Lecture: «Single-molecule analysis of proteins with nanopore technology»

Nanopore technology measures the ionic current passing through narrow (nanometer wide) holes made in an insulating membrane, and how molecules rectify this current when they traverse the nanopore. This technology is being used as a new tool to sequence DNA or to follow the chemical reaction of a single-molecule in real time. More recent developments aimed to expand its analytic capabilities to study proteins. Its relevance is justified by two reasons: 1) because it mimics natural processes: in vivo protein synthesis and degradation occurs mainly through nanometer sized pores; and 2) because it promises powerful biotechnological applications: from single-molecule protein sequencing to high-throughput drug screening. That lecture will explain the basis of the technology and its implementation into proteins. Later, recent advances in the study of vectorial protein unfolding and folding will showed and, finally, how nanopore technology can be used in phosphoproteomics and in drug screening. 

Research line

This research line is focused in nuclear and cytosolic chaperones. Among the cytosolic chaperones, the group is interested in members of the Hsp60, Hsp70 and Hsp100 families. In particular, the analysis of the functional cycle of these proteins and how they interact with substrates and modulate their conformation.

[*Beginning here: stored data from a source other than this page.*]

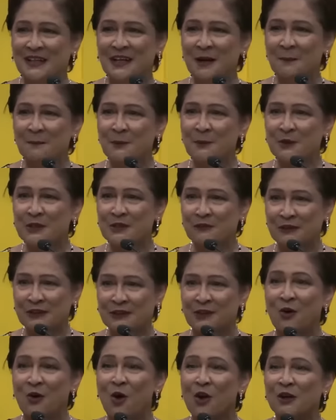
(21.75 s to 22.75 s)
A beautiful
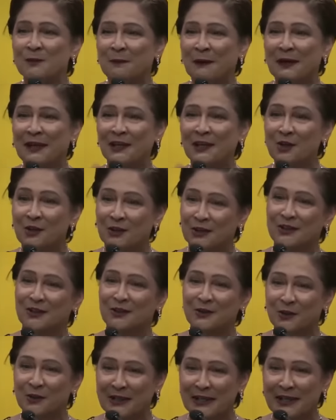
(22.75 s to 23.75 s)
Coldplay. Look,
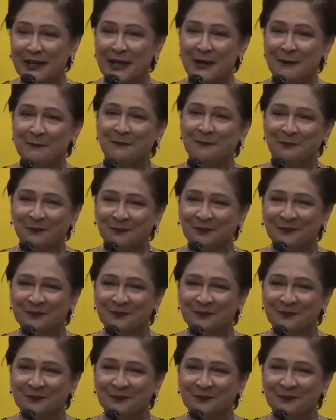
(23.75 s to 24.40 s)
you know the name.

They  are also trying to understand how Hsp70 and Hsp100 proteins collaborate, forming a productive network, to disaggregate and refold cellular protein aggregates. Among nuclear chaperones they focus on nucleoplasmin, a histone-chaperone involved in the exchange of basic proteins bound to DNA and therefore in the regulation of the condensation state of chromatin. In particular, the group is interested in the nucleoplasmin-mediated histone exchange mechanism.